Industrial production in the States undershot market forecasts in May, on the back of weakness in factory and utilities output.

Total industrial production was flat last month in comparison to April and ahead by 2.2% on the year, according to data from the Federal Reserve.

Economists had anticipated an increase of 0.1% on the month.

An estimated 0.4% increase in March industrial production was revised down to show a gain of just 0.1%, although April's rise was revised up by one tenth of a percentage point to 1.1%.

By market groups, production of consumer goods slowed noticeably in May, rising by just 0.2% on the month after a jump of 1.7% in the month before.

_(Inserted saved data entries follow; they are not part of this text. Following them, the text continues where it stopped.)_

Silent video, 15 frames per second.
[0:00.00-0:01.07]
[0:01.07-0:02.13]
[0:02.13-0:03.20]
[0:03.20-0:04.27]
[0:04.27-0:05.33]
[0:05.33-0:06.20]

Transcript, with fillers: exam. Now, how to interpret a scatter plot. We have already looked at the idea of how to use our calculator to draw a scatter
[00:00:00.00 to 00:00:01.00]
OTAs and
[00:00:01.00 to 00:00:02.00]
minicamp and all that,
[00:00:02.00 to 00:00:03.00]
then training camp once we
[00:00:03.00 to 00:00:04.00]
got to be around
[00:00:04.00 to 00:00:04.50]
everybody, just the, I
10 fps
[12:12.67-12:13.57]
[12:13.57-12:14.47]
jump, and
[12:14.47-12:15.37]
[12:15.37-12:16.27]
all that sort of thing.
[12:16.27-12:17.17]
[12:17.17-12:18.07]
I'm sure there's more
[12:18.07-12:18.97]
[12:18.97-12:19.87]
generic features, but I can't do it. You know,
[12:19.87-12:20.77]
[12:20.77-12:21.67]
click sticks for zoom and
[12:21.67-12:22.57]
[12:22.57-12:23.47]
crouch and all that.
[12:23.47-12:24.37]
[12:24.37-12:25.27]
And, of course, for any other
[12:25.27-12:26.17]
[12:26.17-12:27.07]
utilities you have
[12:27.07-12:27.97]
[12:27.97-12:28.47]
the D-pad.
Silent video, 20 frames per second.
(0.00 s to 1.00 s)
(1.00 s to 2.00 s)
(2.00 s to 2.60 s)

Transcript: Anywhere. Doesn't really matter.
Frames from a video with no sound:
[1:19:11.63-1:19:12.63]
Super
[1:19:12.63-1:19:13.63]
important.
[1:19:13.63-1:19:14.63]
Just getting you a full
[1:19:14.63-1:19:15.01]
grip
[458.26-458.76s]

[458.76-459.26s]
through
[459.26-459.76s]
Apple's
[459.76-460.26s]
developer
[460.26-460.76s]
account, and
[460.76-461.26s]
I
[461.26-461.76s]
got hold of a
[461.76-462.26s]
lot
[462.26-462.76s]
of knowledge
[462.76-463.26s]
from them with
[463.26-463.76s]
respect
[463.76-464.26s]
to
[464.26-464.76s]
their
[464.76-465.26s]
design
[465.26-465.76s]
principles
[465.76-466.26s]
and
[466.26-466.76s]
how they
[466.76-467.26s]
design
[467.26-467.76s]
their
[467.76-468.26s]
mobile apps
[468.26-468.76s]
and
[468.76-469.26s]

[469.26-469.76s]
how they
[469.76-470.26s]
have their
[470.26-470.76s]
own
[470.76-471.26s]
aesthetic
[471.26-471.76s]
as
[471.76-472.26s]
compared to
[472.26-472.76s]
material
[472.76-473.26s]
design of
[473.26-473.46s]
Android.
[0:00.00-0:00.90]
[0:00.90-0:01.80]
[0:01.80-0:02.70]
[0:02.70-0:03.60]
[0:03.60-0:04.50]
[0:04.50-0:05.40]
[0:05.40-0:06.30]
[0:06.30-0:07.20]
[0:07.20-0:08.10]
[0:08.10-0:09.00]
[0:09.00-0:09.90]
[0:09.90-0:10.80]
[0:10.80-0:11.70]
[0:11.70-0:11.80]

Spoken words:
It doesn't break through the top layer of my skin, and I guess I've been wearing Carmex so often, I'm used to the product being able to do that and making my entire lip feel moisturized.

The business equipment category saw an even larger swing, with output down by 0.7% on the month after a rising 1.5% in April.

Production of non-industrial supplies, which includes construction, and materials also experience big swings in May.

Looking at the breakdown of activity by industry groups, mining output held up well, adding to April's 1.5% rise with a gain of 1.6%.

Manufacturing sector activity on the other hand gave back part of April 1.1% gain, slipping by 0.4%. To take note of, a prior estimate of a 0.4% drop in March was marked down to show a fall of 0.8%.

Capacity utilisation ran at 76.6% in May, down from 76.7% in April (consensus: 76.8%).

"The survey evidence still points to a rebound in manufacturing output. The Philly Fed and Empire state manufacturing indices released this morning painted a healthy picture of the manufacturing sector. A weighted average of the two rose in June and is consistent with manufacturing output accelerating to over 6%.

"We doubt output will rise that strongly in the months ahead, but with the global economic backdrop strong and the dollar weakening by over 7% since the beginning of the year, prospects for the US manufacturing still look brighter than they have been for some time," said Michael Pearce, US economist at Capital Economics.